In contrast, it is centrism, political moderation and compromise that hold the promise of both affecting the most change and improving the quality of our political discourse. Our federal government was designed (with its separate legislative chambers, presidential vetoes, and judicial review) to facilitate slow, steady, and well-reasoned legislative development rather than sweeping knee-jerk changes. It should be clear that the calls of the Radical ‘Randys’ are not only flawed on their own merits but that they are also antithetical to our very form of government.
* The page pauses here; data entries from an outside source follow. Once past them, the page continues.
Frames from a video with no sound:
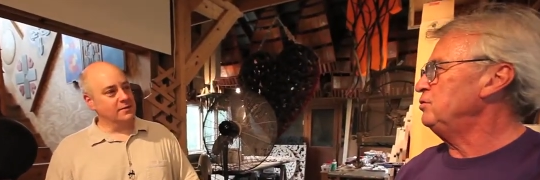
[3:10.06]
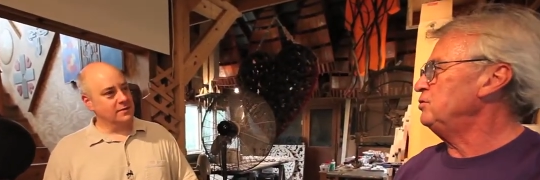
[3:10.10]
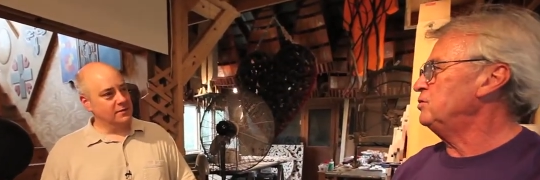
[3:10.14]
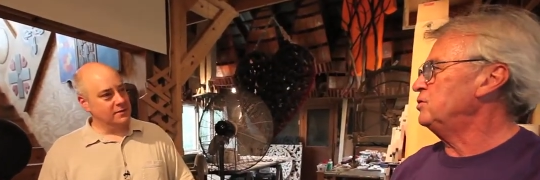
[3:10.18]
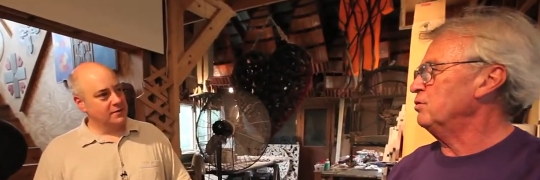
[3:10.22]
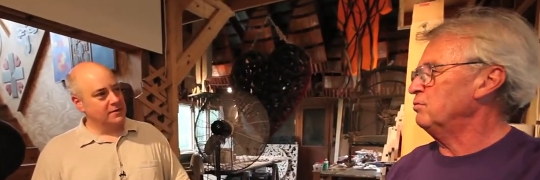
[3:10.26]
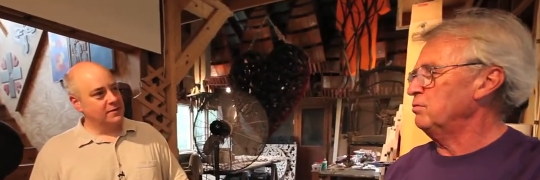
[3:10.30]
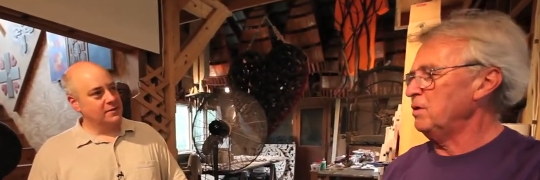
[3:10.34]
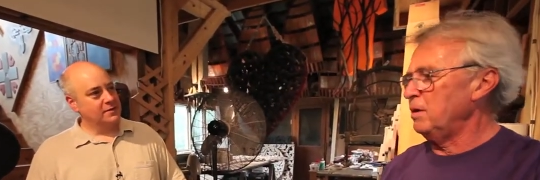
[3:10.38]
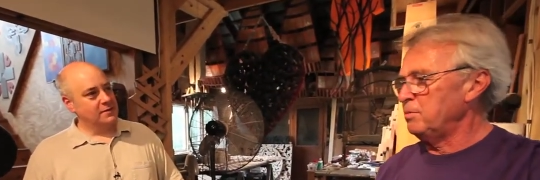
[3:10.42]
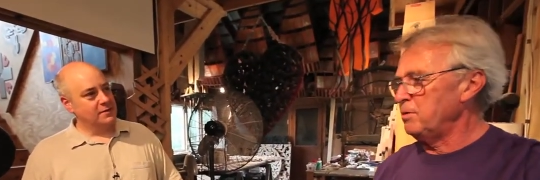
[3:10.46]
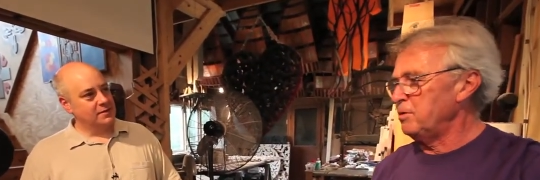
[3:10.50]
Speaker 1: shoot
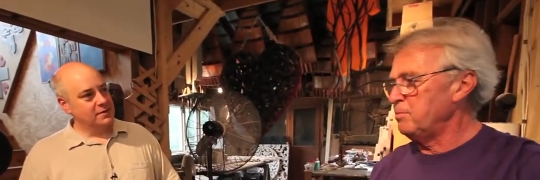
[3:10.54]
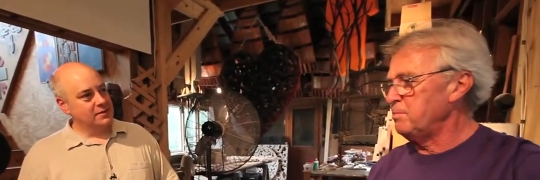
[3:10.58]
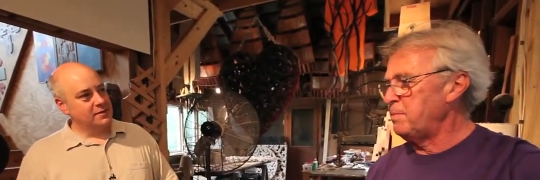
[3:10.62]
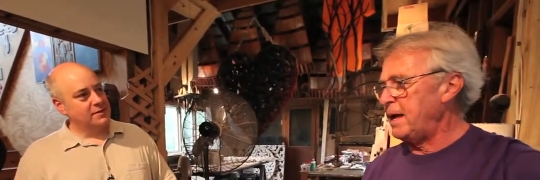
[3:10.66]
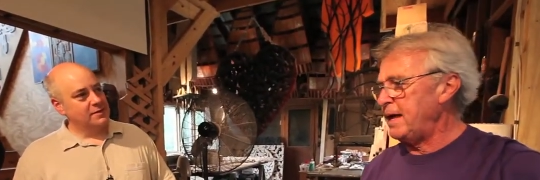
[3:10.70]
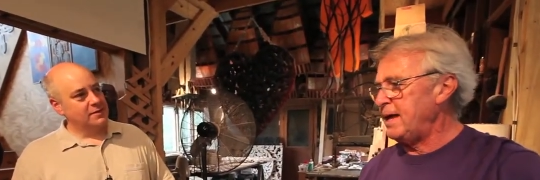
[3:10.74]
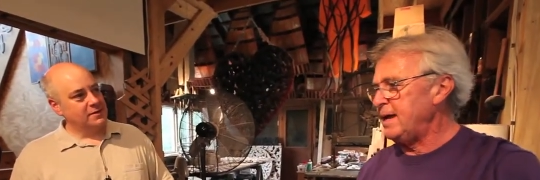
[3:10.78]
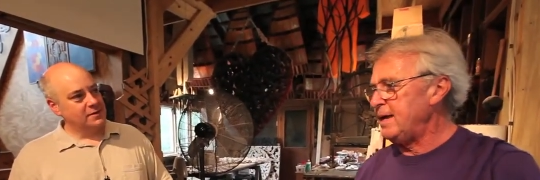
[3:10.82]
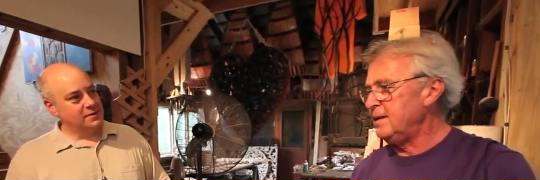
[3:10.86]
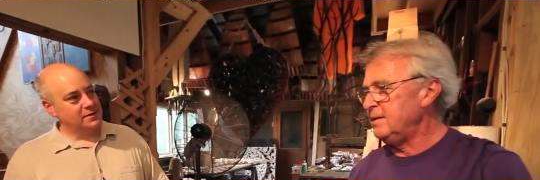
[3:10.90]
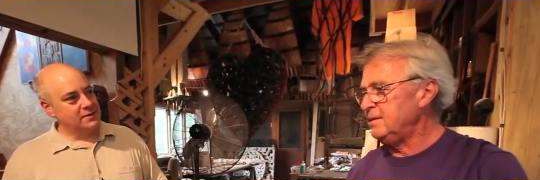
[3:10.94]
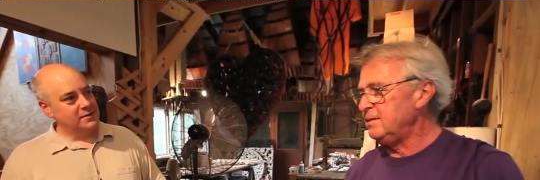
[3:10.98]
the rubber
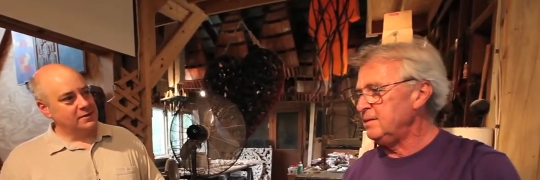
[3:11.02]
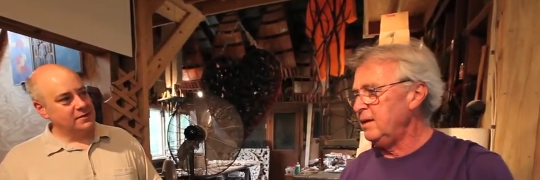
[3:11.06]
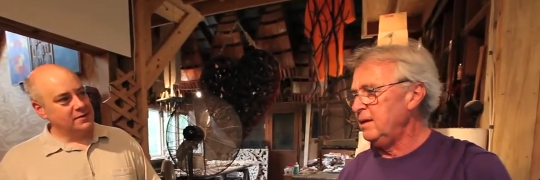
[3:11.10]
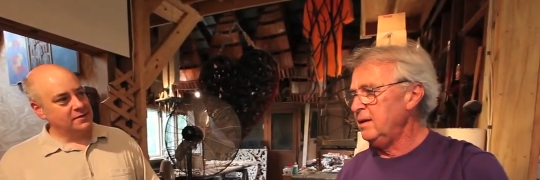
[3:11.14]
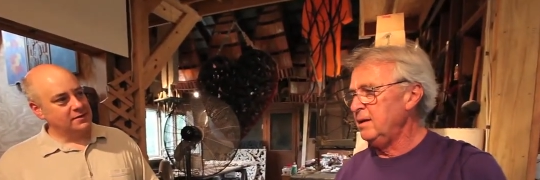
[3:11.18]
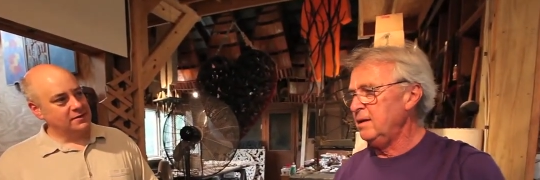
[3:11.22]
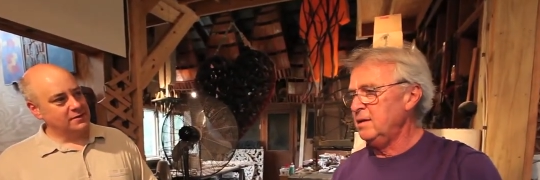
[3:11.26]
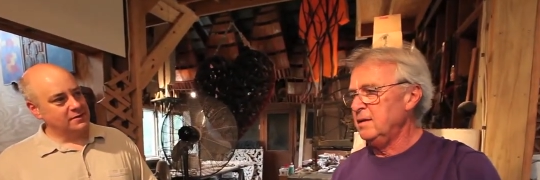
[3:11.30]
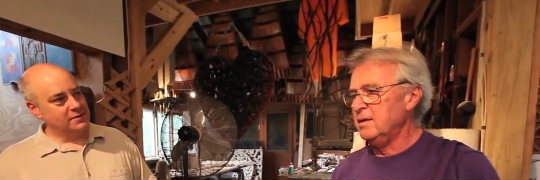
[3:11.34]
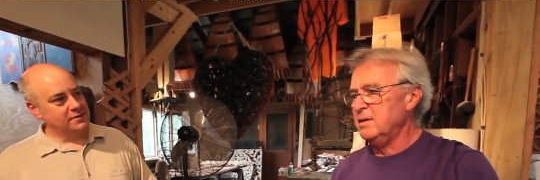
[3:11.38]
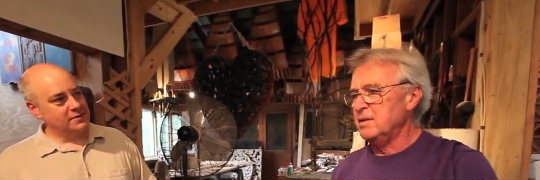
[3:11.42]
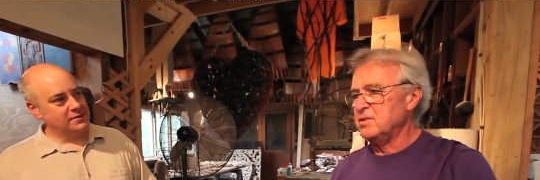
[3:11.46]
band.
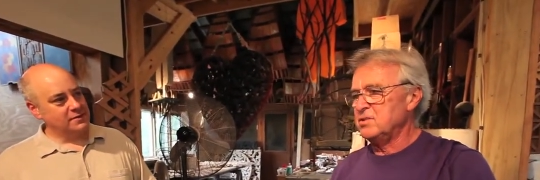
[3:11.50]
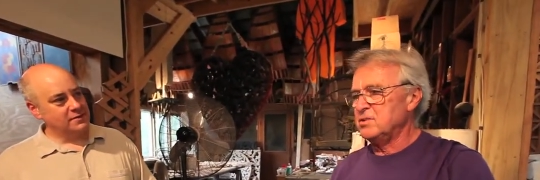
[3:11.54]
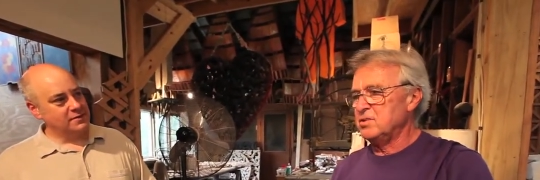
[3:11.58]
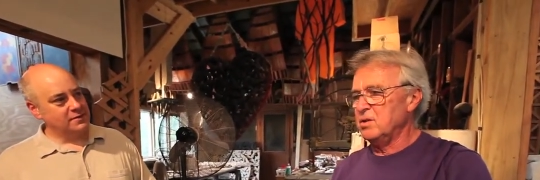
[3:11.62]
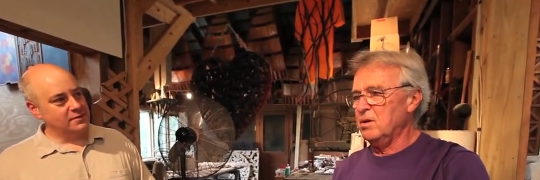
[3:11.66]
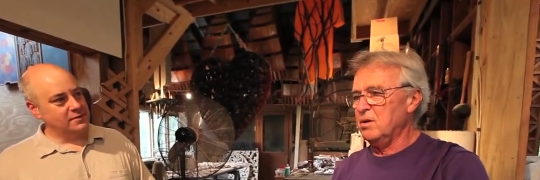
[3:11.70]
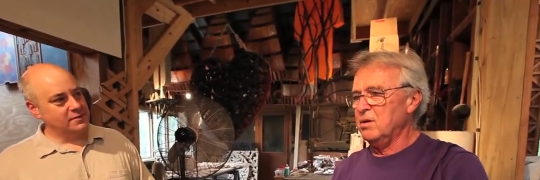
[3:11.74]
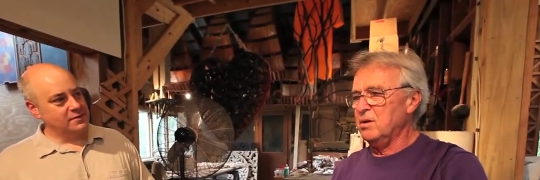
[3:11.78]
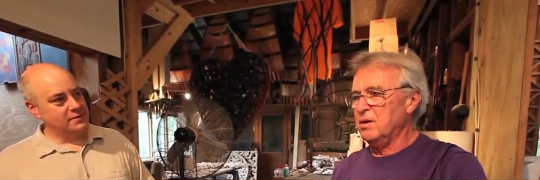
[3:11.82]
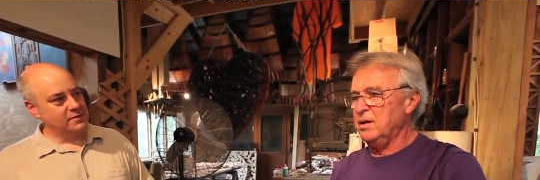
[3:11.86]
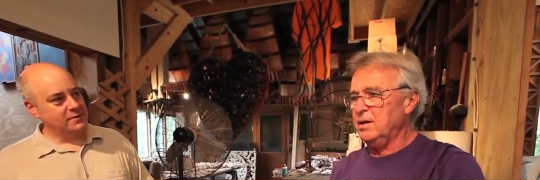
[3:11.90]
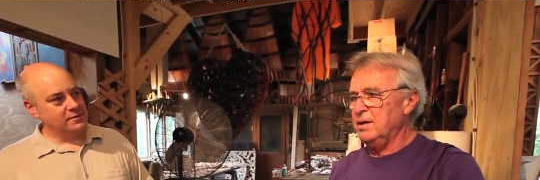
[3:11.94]

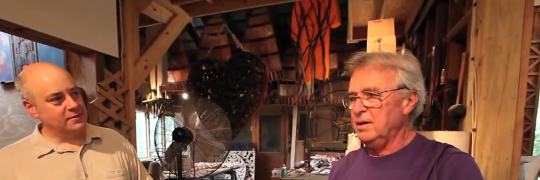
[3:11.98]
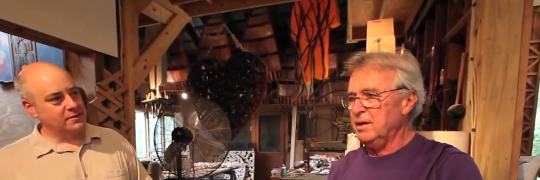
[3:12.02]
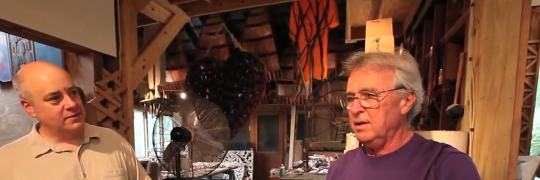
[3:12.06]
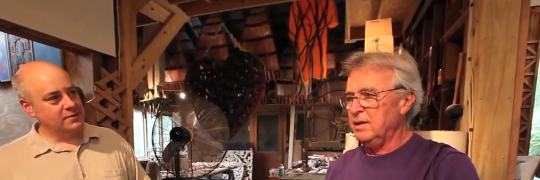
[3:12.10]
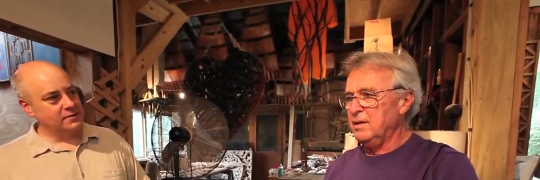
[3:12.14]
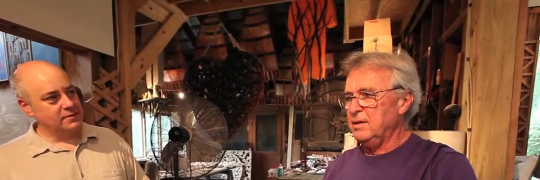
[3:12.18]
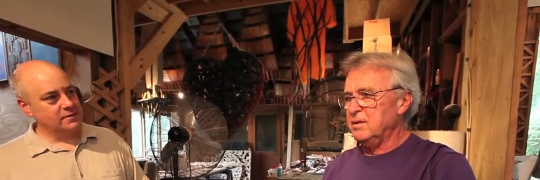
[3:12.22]
So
While politicians are rewarded at the ballot box for their demagoguery and impractical promises, our actual institutions of governance reward policymakers who compromise and pursue moderate stances. For instance, GovTrack grades Senator Bernie Sanders as one of the most ideologically pure and the furthest left of all sitting senators. Yet Sanders’ leadership score (a proxy metric for legislative effectiveness) is one of the lowest. By contrast, Senators Amy Klobuchar and Susan Collins, whose ideologies align with the center-left and center-right respectively, have two of the highest leadership scores. Examples like this are abundant and raise an important question: outside of some illusory moral high ground, what is the virtue in ideological purity if it fails to yield tangible policy results? Perhaps President Clinton captured this reality best when he remarked that “Politics is the art of the possible,” not the ideal.
Although Radical ‘Randys’ dominate discussions with talk of “big structural change” or wholesale “swamp draining,” their rhetoric and actions are typically impractical, counterproductive and alienate others. In contrast, centrism and compromise, by design, work well within our political system and typically result in tangible progress. Centrism has the additional benefit of remedying some of the tribal hostility currently in place. Indeed, common sense, open-mindedness, and cheerful stoicism are the foundations of centrism and result in not only good policy decisions but ample allowance for the views of others.
Mitchell Murphy is a Trinity senior. His column, "prose and cons," runs on alternate Wednesdays. Matthew Noles is a Trinity senior.